The PICC line went in without a hitch and Nicolas turned his collection of tools to me. The first step, after inserting a local anesthesia to numb the pain, is to insert a steel needle of about three inches directly into the basilica vein – the one that runs up the inside of your arm until it connects with the cephalic vein. The cephalic vein is the one you see bulging on biceps. These two merger near the shoulder and create a larger vein that rounds the shoulder and drops down into your chest and empties into the Superior Vena Cava, a thick short vein that dumps directly into the right atrium of your heart. In other words, this path created by the PICC nurse allows for the interleukin to be dumped directly into the heart and spread rapidly through the bloodstream throughout the body.
One tricky part during this procedure. While snaking the PICC line along the basilic and cephalic veins, near the point where they merge below the neck, there is a risk of the line going off course and sliding into the jugular vein. Yes, the jugular. The one your neck that bulges when you are angry. The one pit bulls go after. The one your wife grabs and shakes when you ask her if dinner is ready. And it does happen sometimes — the PICC line veering off. Nicolas told me of one incident in which the patient complained about feeling something weird and ticklish in his throat, prompting Nicolas to pull back the covering fearing that he would see the tubing popping out of the patient’s throat like a periscope. The sensation the patient was complaining about wasn’t the tubing but a kind of ghost scratch created by the tubing entering the jugular. Nicolas was able to withdraw the line and reposition it without much trouble.
So after the initial steel needle is inserted into the basilic vein, a dark wiring that looks like piano wire is then inserted into the opening created by the needle. The piano wire is pushed up further into the vein about 10 to 12 inches. It will serve as a guide for the tubing. At this point, the hole in your arm isn’t big enough to get the PICC line into it.
So out comes a second needle. Nicolas described it as a synthetic needle. It was aqua in color and appeared to be made of a hard sharp plastic. This needle is both longer and wider than the first one. It is about six inches long and as it is is driven in it swallows the piano wire in the way a snake eats a small rodent. The back of the synthetic needle is even wider and strips open. So once the needle has swallowed the piano wire, the back of of the needle is pulled apart, creating a broader hole, one large enough for the clear tubing of the PICC line to enter. This clear plastic tubing is then snaked up the basilic vein, using the piano wire as a guide.
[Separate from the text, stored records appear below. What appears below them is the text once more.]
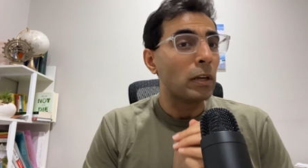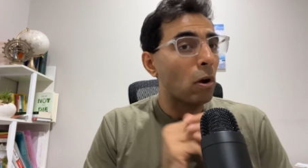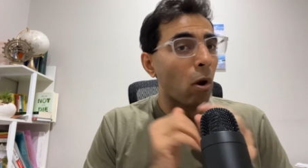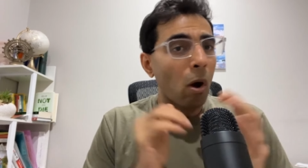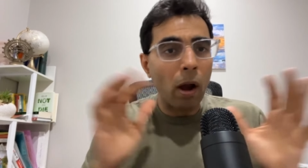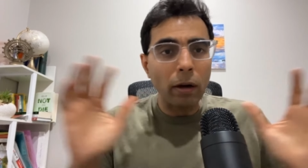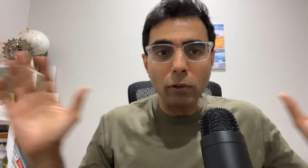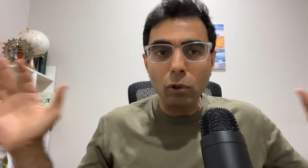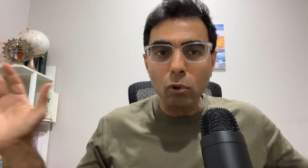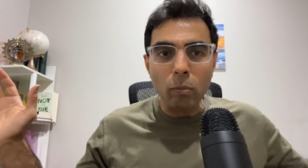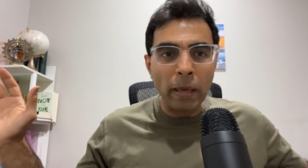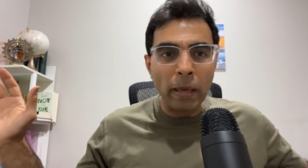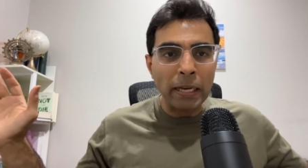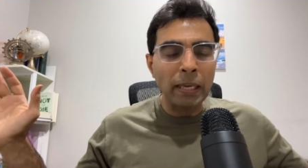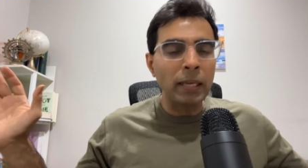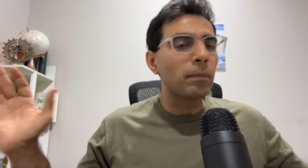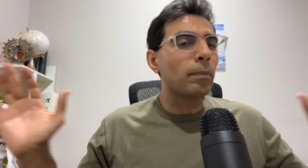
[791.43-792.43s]
Not too
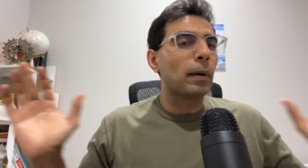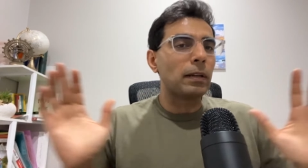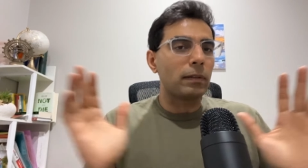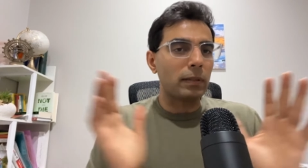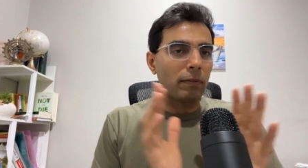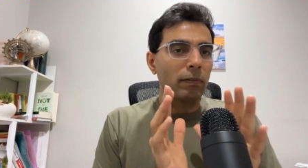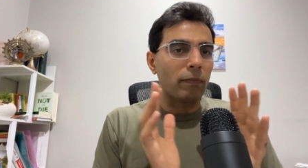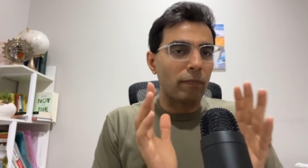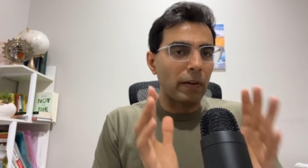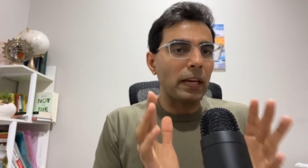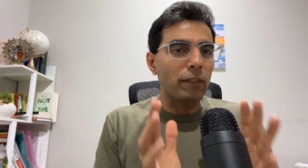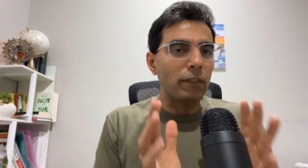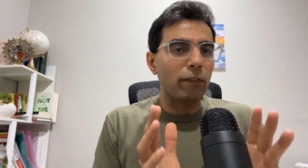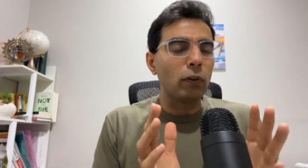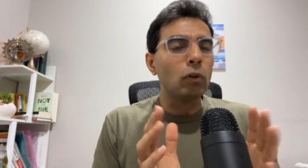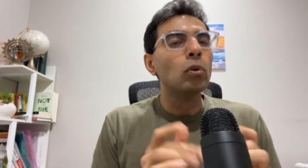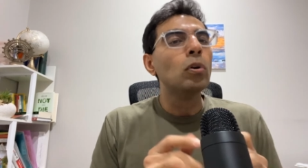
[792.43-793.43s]
many, but there were very
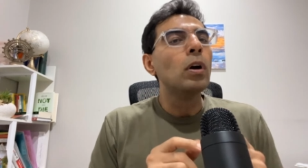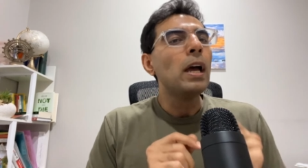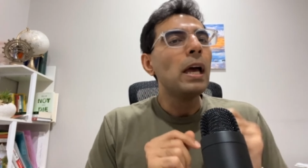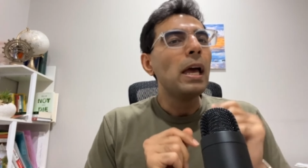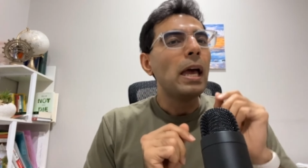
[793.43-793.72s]
few,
Once the catheter is on course, the piano wire is withdrawn from the vein, pulled out the back of the broad hold of the synthetic needle. (Definitely something you could use to illegally break into a car.) After that, the process is as I described it in previous posts, with the nurse carefully coiling the tubing through the veins, using the ultrasound as a guide, until he hits paydirt with the vena cava.
So that’s my PICC line story and I’m sticking to it. I am currently on Dose 8 and despite the lousy things I described above, I’m doing okay. I have a lot of chills (I’m having a little trouble controlling the shaking with my fingers as I type this; my skin is ridiculously red; I have trouble sleeping; I have had some muscle rigors but have managed to avoid morphine so far; I still take laps around the ward, which seems to impress the nurse and doctors; they had to skip one dose yesterday because my heart rate was too high and my blood pressure was too low, but we seemed to have found the right prescription drug combo to get me back on track.)
The only thing left at this point is to take some more pills and wait for the exciting season finale of Burn Notice.